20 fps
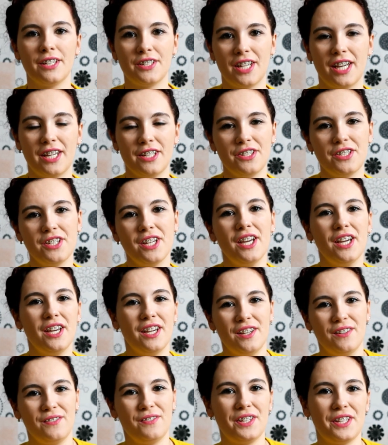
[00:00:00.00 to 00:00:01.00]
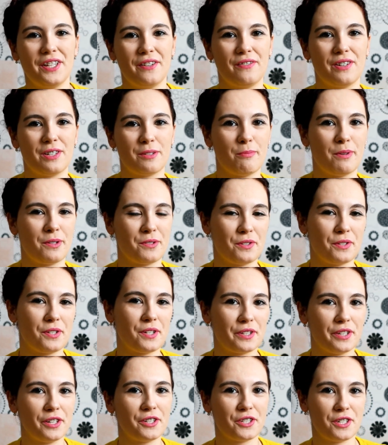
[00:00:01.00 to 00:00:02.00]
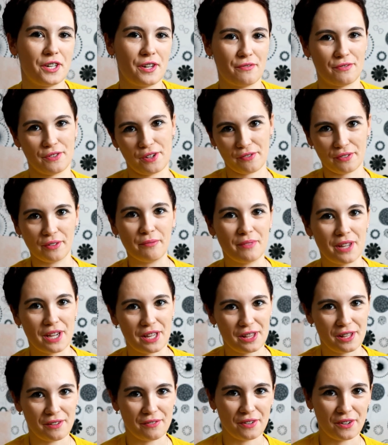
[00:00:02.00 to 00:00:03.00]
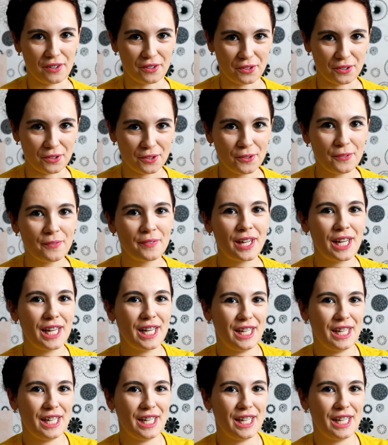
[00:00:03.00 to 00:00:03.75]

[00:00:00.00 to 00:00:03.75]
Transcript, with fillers: Cześć, witam Was bardzo serdecznie w nowym daily vlogu.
#####
**What you need to do**
Please write out exactly the line containing "[00:00:03.00 to 00:00:03.75]" and every line after it through the end of the records, nothing more.

**Task output**
[00:00:03.00 to 00:00:03.75]

[00:00:00.00 to 00:00:03.75]
Transcript, with fillers: Cześć, witam Was bardzo serdecznie w nowym daily vlogu.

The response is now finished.